Rédacteur en chef du Courrier d'Europe centrale

Journaliste, correspondant basé à Budapest pour plusieurs journaux francophones (La Libre Belgique, Ouest France, Mediapart).

8 Comments
  1. Autant le premier opus était intéressant, autant la on retombe dans la compétition victimaire. Ces événements ont eu lieu il y a près de 70 ans. Ras le bol d’être obligé de larmoyer a ces histoires qui appartiennent au passé et auquel, en France et en Hongrie, les jeunes que nous sommes avons absolument aucune responsabilité ni dette.

  2. @François: il ne s’agit pas de larmoyer sur une histoire du passé ni de responsabilité de la part d’une jeunesse qui pour sûr n’a aucun lien direct sur les évènements historiques mais pour que la jeunesse d’un pays se construise sereinement, il est fondamental que la population dudit pays et donc l’Etat assume son histoire avec ce qu’elle a de glorieuse et ce qu’elle a de moche.

    L’histoire assumée permet de comprendre le monde dans lequel on vit au quotidien et par conséquent de s’y adapter. Omettre systématiquement une partie de cette histoire ou en réfuter un bloc entier crée un vide qui rend notre compréhension moins complète et notre adaptation nécessairement plus difficile (ce qui ne signifie en rien impossible).

    Et comme il est mentionné dans cet article, en Hongrie, finalement, tout revient à Trianon qui, juste ou injuste, n’a toujours pas été complètement assimilé ce qui à mon avis joue un rôle central dans les problèmes de la Hongrie actuelle.

  3. « il est fondamental que la population dudit pays et donc l’Etat assume son histoire  »

    Désolé mais pas d’accord.
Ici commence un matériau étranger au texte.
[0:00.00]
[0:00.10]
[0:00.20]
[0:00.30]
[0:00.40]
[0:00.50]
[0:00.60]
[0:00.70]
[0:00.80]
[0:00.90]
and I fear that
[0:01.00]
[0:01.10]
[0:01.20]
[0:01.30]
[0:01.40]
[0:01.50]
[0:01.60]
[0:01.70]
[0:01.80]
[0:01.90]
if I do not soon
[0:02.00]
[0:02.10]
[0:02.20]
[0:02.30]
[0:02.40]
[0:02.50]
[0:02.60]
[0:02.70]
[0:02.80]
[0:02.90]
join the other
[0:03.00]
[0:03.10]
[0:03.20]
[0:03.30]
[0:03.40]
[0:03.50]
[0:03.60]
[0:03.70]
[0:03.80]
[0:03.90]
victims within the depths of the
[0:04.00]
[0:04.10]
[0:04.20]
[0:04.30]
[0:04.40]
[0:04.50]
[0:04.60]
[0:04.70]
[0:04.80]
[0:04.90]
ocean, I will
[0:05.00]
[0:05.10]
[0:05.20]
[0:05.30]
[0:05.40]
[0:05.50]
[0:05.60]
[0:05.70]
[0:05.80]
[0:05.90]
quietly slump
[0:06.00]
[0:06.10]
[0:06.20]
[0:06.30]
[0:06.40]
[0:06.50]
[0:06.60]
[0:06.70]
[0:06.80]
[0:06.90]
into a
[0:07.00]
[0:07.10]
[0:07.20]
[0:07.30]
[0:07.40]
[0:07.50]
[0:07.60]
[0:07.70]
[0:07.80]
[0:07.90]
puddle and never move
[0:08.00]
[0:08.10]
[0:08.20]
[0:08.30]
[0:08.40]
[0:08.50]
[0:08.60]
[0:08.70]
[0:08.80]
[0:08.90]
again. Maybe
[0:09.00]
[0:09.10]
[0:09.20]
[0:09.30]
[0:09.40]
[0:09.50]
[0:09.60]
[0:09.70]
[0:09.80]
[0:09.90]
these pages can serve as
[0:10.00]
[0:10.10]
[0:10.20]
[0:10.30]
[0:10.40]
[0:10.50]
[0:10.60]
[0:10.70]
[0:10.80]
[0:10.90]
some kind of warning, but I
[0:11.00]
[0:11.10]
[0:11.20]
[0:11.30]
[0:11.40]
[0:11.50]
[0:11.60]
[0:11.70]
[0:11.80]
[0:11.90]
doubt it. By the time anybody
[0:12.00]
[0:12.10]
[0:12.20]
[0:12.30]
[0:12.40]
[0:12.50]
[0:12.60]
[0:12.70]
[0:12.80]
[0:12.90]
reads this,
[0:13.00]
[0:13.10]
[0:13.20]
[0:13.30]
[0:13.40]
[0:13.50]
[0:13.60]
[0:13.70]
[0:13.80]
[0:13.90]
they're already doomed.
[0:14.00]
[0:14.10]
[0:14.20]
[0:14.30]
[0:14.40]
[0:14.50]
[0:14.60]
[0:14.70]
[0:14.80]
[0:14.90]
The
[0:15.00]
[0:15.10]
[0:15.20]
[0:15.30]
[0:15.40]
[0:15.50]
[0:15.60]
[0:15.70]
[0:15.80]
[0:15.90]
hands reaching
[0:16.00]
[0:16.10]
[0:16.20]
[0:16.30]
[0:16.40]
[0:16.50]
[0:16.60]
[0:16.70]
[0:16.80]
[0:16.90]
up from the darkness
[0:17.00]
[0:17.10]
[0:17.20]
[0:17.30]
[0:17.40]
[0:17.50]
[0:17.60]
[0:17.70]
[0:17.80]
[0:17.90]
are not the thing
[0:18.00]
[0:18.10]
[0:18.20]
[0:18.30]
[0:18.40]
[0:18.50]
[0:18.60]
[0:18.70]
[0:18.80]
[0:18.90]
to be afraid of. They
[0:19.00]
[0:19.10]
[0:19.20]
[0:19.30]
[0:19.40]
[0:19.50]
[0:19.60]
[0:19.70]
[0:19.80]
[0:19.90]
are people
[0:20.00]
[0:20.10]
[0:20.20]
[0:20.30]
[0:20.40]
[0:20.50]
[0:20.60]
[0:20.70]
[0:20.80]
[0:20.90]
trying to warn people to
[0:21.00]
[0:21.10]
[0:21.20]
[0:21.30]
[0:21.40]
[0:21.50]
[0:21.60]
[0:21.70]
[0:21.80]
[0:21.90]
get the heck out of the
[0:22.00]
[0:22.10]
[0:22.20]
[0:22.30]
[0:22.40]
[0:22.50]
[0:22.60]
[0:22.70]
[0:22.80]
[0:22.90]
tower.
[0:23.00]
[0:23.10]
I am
Que voulez vous donc? Que l’Etat s’excuse? Qu’on verse une petite larme au cours d’une minute de silence dans une assemblée ou absolument personne n’a assisté aux evenements de l’epoque?

    Laissez donc l’Histoire aux historiens et l’Etat dans son role regalien. Inutile de melanger les genres.
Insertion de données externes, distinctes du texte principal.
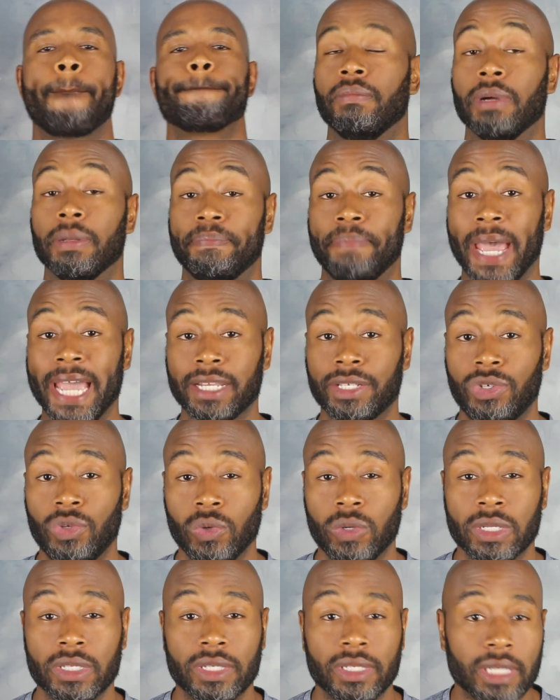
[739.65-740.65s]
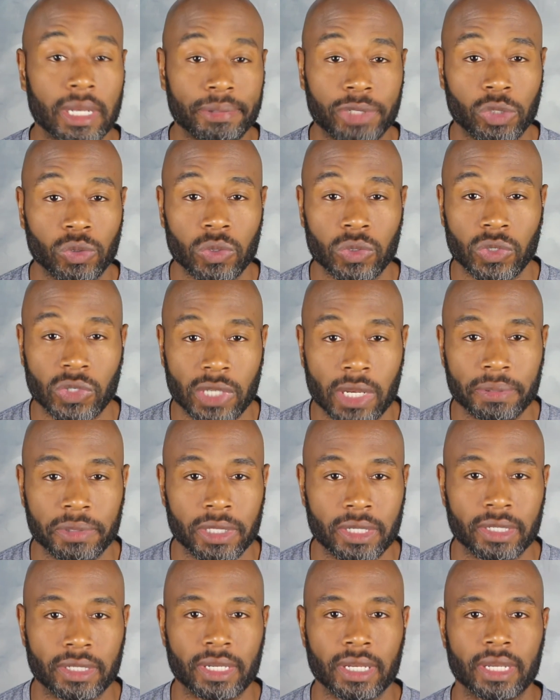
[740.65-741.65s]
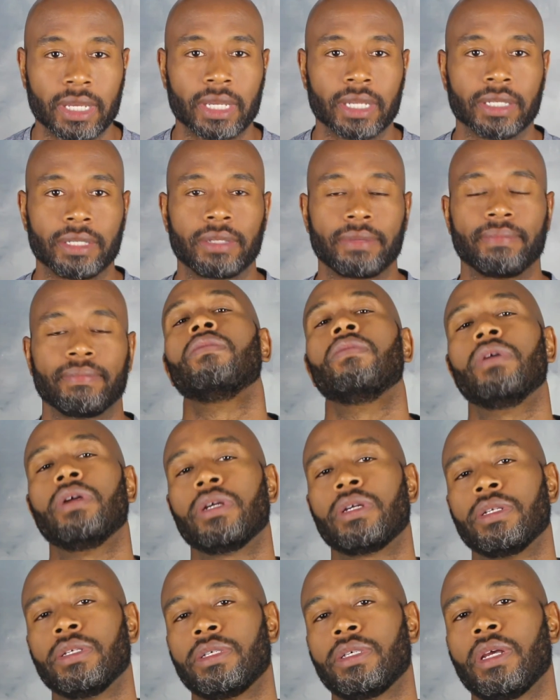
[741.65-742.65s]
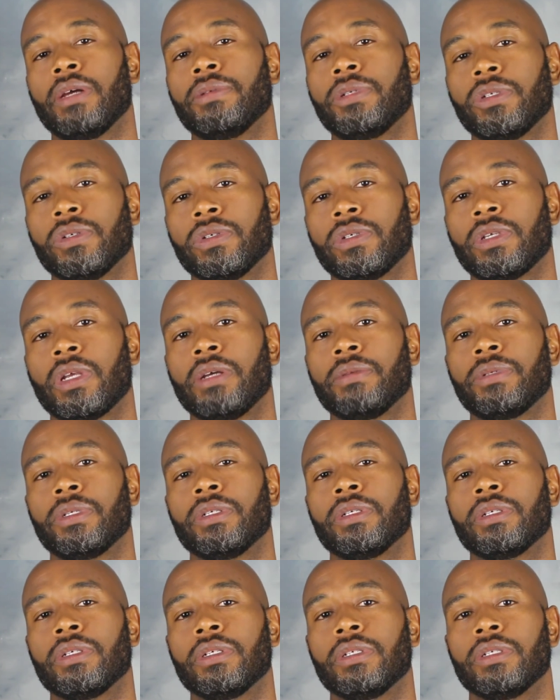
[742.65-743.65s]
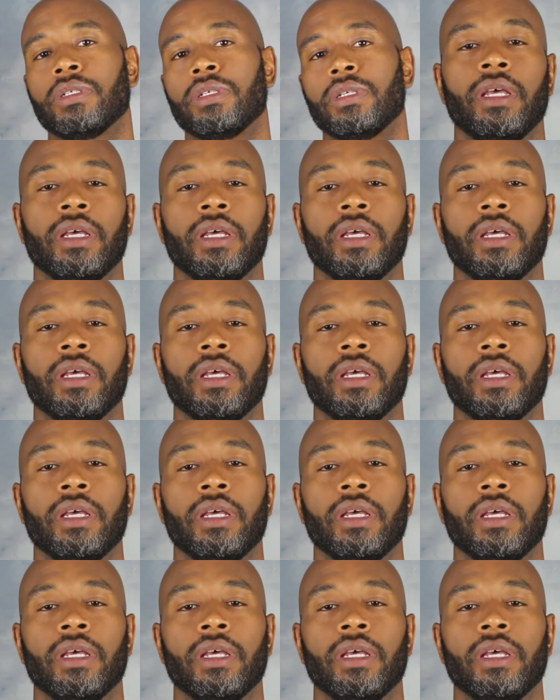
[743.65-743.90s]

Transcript: But back to conceptual substances. What are conceptual substances?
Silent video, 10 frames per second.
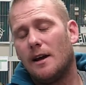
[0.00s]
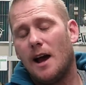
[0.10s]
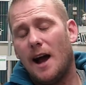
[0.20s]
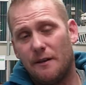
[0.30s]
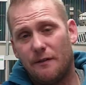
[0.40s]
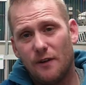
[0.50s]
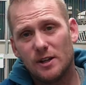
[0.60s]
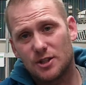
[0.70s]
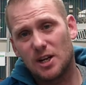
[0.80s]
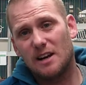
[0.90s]
And the
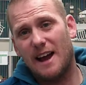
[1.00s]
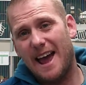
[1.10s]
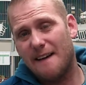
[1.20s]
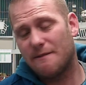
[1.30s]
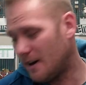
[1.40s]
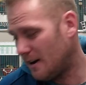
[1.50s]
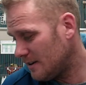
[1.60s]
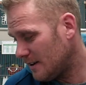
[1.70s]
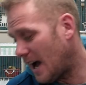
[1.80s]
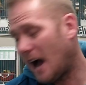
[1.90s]
first year ever,
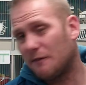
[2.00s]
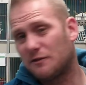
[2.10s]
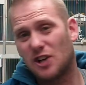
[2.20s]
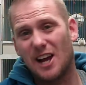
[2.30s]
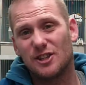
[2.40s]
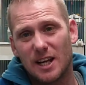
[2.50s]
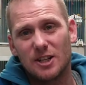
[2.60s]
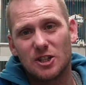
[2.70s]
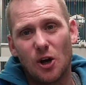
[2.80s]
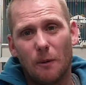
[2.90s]
I've changed
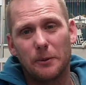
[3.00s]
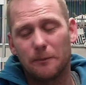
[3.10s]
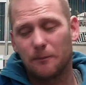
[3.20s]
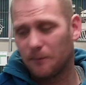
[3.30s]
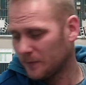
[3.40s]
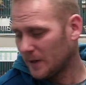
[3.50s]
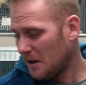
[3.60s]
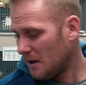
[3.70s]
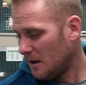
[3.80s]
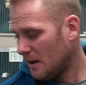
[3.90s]
things up.
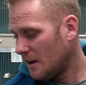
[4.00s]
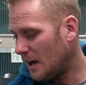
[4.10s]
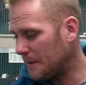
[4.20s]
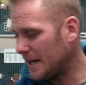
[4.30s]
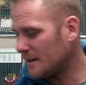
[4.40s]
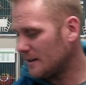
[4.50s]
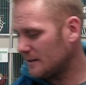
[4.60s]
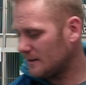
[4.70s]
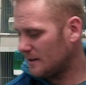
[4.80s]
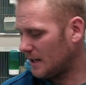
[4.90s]
I mean,
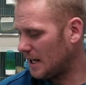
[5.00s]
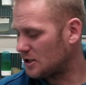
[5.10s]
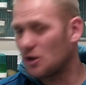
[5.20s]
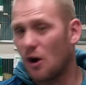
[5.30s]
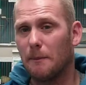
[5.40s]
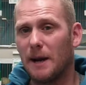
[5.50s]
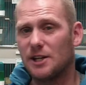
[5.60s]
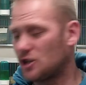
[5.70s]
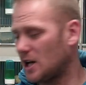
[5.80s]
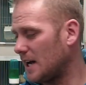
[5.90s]
it's not major
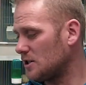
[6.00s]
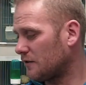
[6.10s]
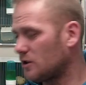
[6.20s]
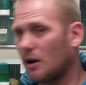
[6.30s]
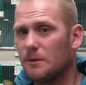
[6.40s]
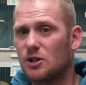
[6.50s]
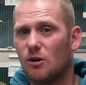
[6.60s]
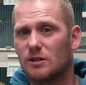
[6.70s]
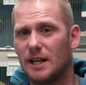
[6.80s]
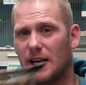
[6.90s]
change. I've still got my
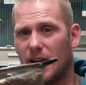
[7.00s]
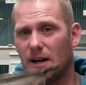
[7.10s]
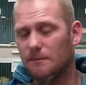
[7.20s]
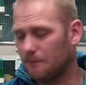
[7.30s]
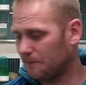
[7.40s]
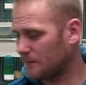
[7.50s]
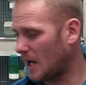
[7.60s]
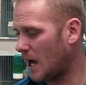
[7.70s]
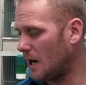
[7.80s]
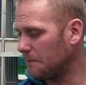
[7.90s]
soak seed here.
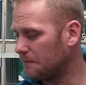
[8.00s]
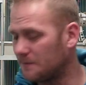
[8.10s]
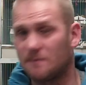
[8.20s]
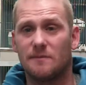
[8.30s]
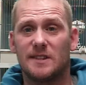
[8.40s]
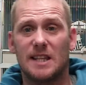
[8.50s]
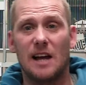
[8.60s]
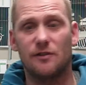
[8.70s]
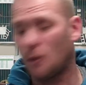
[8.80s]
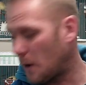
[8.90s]
Um,
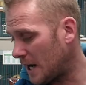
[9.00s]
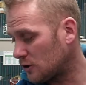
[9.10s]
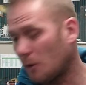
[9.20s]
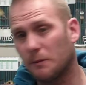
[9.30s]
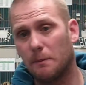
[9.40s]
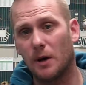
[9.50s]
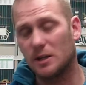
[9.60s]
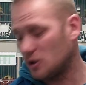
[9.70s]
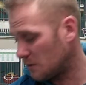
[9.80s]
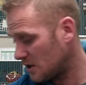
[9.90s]
that's for when I top the
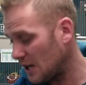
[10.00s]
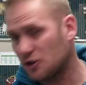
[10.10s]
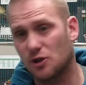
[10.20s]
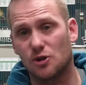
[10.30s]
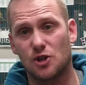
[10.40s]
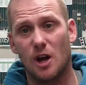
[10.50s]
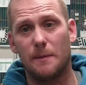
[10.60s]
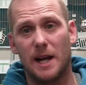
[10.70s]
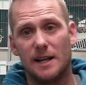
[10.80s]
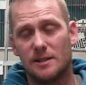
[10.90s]
birds up because that's just
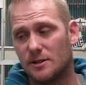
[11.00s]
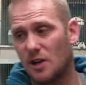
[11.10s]
germinated.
  4. Assumer ne signifie pas s’excuser… Il s’agit seulement d’accepter la réalité des faits comme ayant été et l’enseigner comme tel (d’où la notion d’Etat car comme souvent, c’est lui qui fixe les lignes directrices des programmes scolaires).
    Je laisse les excuses à ceux qui jugent qu’ils doivent faire acte de contrition pour les fautes de leurs aînés.

  5. « d’où la notion d’Etat car comme souvent, c’est lui qui fixe les lignes directrices des programmes scolaires »

    Je ne suis pas d’accord et je m’en explique. C’est le gouvernement et non l’Etat qui decident des periodes a couvrir dans le programme scolaire. Et fort heureusement les manuels d’histoire sont encore ecrits par des historiens, et non pas par des hommes politiques comme dans les dictatures. C’est pour cela que je pense que l’Etat n’a pas a faire amende honorable, ni a decider d’une version officielle de l’histoire.

    Enfin, en Hongrie, car en France les lois memorielles font que de facto, il y a une histoire officielle.

    Desole d’etre pointilleux, mais dans ces histoires de Shoah, le diable est vraiment dans les details.

  6. Dites donc vous deux,
    En 1994, Gyula Horn (MSZP) alors premier ministre, n’a-t-il pas présenté ses excuses au nom du peuple hongrois pour les crimes commis contre les Juifs en 1944-45 ?

  7. Pour les jeunes, il est toujours bon de connaître ce qui s’est passé dans les lieux où ils vivent. Même si ce n’est que pour mieux l’évacuer en s’ouvrant au monde de demain, qui est celui de la paix, de l’entente entre les hommes et de la construction d’une grande communauté de citoyens (donc une démocratie), du nord au sud et de l’est à l’ouest européen.

  8. Roland, « le monde de demain qui sera celui la paix »… Que le ciel vous entende !!!